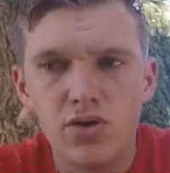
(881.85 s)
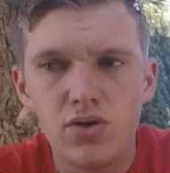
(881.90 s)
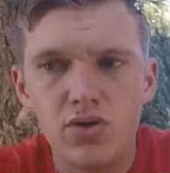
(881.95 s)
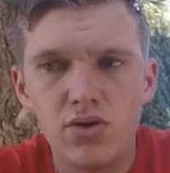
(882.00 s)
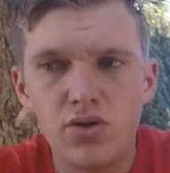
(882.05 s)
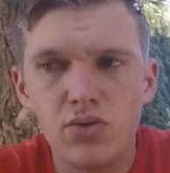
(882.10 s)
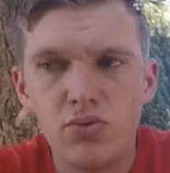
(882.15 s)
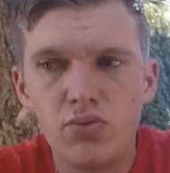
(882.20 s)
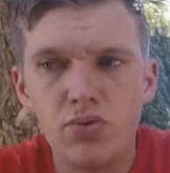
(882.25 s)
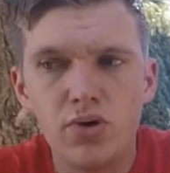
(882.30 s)

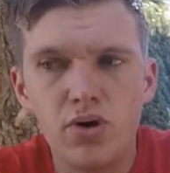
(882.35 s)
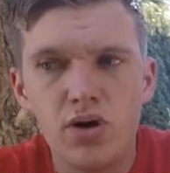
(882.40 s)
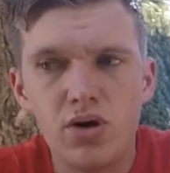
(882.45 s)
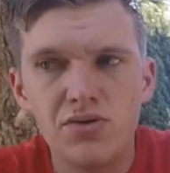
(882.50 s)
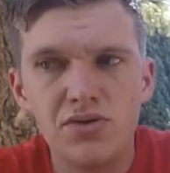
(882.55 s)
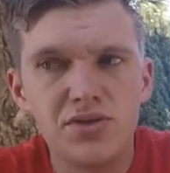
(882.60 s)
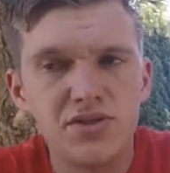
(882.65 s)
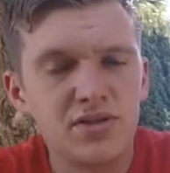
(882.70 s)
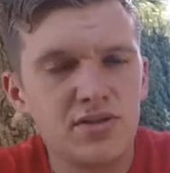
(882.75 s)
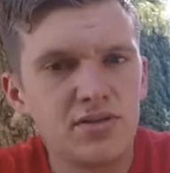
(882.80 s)
you will all
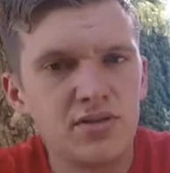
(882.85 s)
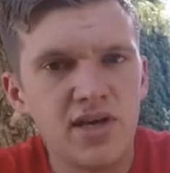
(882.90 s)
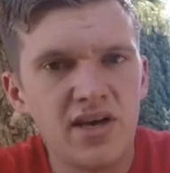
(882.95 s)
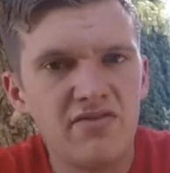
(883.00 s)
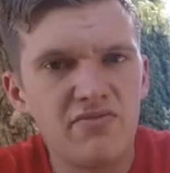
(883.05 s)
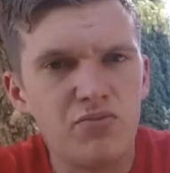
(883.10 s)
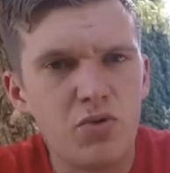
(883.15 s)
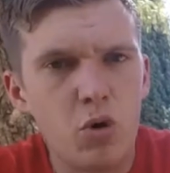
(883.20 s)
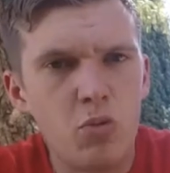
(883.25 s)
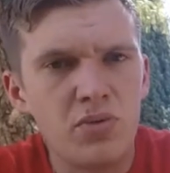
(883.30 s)
of a sudden
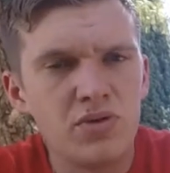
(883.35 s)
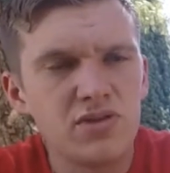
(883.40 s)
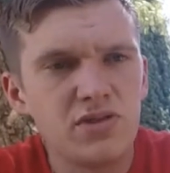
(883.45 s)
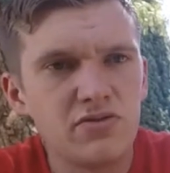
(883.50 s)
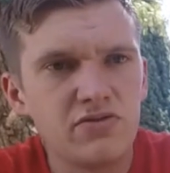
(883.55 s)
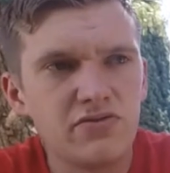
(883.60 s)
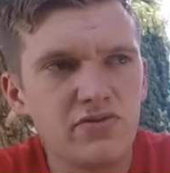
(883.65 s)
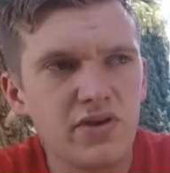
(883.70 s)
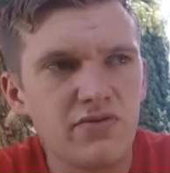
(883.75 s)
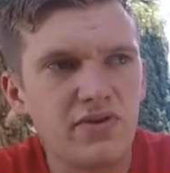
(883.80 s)
have moments
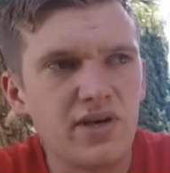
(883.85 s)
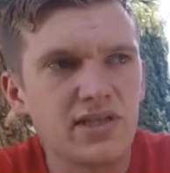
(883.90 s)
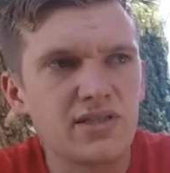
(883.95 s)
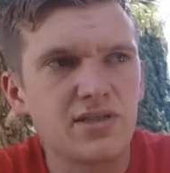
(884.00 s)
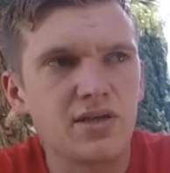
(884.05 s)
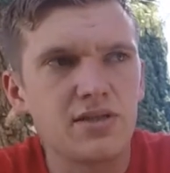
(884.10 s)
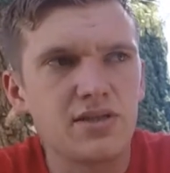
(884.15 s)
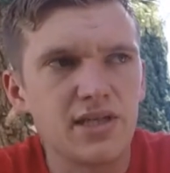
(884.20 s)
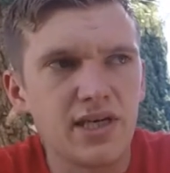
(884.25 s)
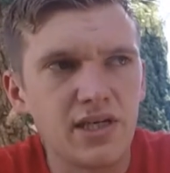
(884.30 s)
of
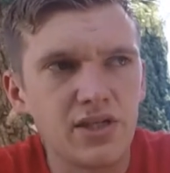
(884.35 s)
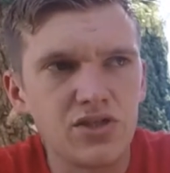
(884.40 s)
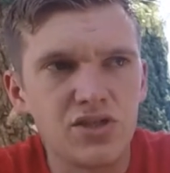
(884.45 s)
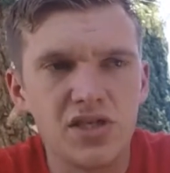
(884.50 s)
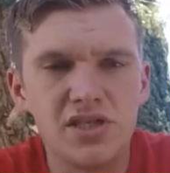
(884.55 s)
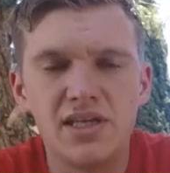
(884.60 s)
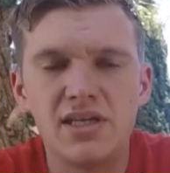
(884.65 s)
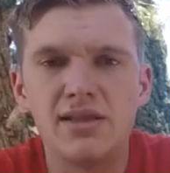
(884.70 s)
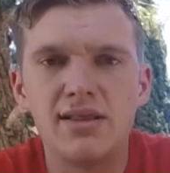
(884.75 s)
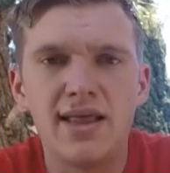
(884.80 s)

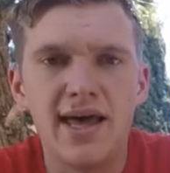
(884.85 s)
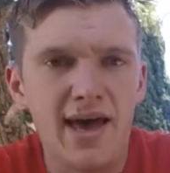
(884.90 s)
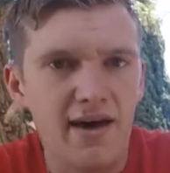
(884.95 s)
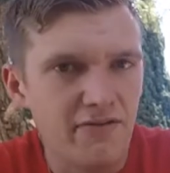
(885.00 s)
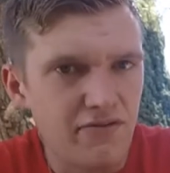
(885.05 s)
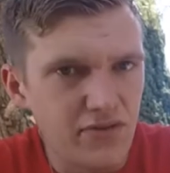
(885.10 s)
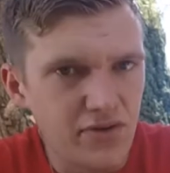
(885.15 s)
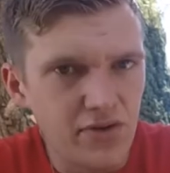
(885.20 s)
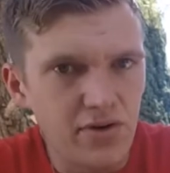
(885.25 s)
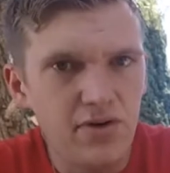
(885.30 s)
exaltation and
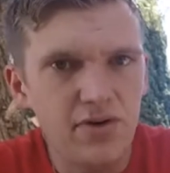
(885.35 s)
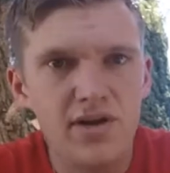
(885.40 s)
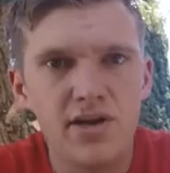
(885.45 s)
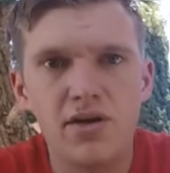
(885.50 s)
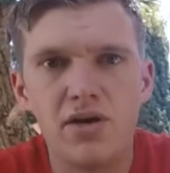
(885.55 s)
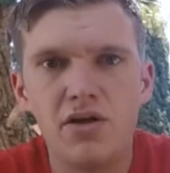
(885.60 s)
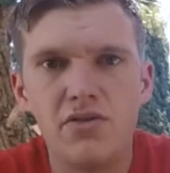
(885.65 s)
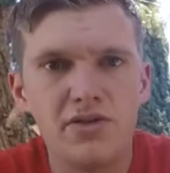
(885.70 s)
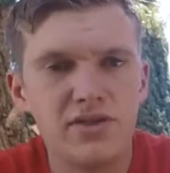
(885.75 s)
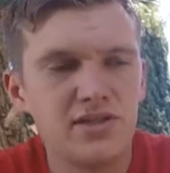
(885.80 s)
laughter and
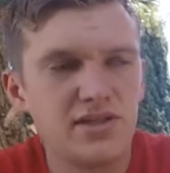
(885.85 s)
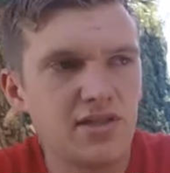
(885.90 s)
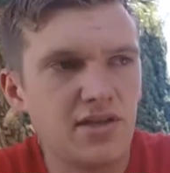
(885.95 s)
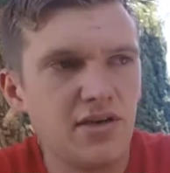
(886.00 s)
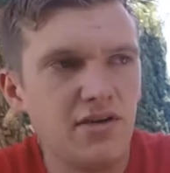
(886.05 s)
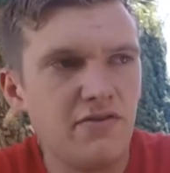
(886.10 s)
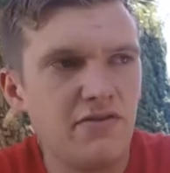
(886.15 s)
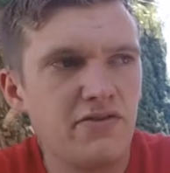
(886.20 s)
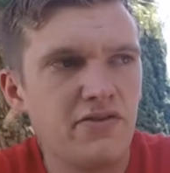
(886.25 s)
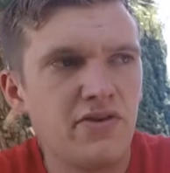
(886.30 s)
all this
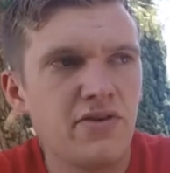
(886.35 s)
stuff,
----------
• Work item:
Everything in the material goes into the copy exactly, except the images.

• Your solution:
(881.85 s)
(881.90 s)
(881.95 s)
(882.00 s)
(882.05 s)
(882.10 s)
(882.15 s)
(882.20 s)
(882.25 s)
(882.30 s)

(882.35 s)
(882.40 s)
(882.45 s)
(882.50 s)
(882.55 s)
(882.60 s)
(882.65 s)
(882.70 s)
(882.75 s)
(882.80 s)
you will all
(882.85 s)
(882.90 s)
(882.95 s)
(883.00 s)
(883.05 s)
(883.10 s)
(883.15 s)
(883.20 s)
(883.25 s)
(883.30 s)
of a sudden
(883.35 s)
(883.40 s)
(883.45 s)
(883.50 s)
(883.55 s)
(883.60 s)
(883.65 s)
(883.70 s)
(883.75 s)
(883.80 s)
have moments
(883.85 s)
(883.90 s)
(883.95 s)
(884.00 s)
(884.05 s)
(884.10 s)
(884.15 s)
(884.20 s)
(884.25 s)
(884.30 s)
of
(884.35 s)
(884.40 s)
(884.45 s)
(884.50 s)
(884.55 s)
(884.60 s)
(884.65 s)
(884.70 s)
(884.75 s)
(884.80 s)

(884.85 s)
(884.90 s)
(884.95 s)
(885.00 s)
(885.05 s)
(885.10 s)
(885.15 s)
(885.20 s)
(885.25 s)
(885.30 s)
exaltation and
(885.35 s)
(885.40 s)
(885.45 s)
(885.50 s)
(885.55 s)
(885.60 s)
(885.65 s)
(885.70 s)
(885.75 s)
(885.80 s)
laughter and
(885.85 s)
(885.90 s)
(885.95 s)
(886.00 s)
(886.05 s)
(886.10 s)
(886.15 s)
(886.20 s)
(886.25 s)
(886.30 s)
all this
(886.35 s)
stuff,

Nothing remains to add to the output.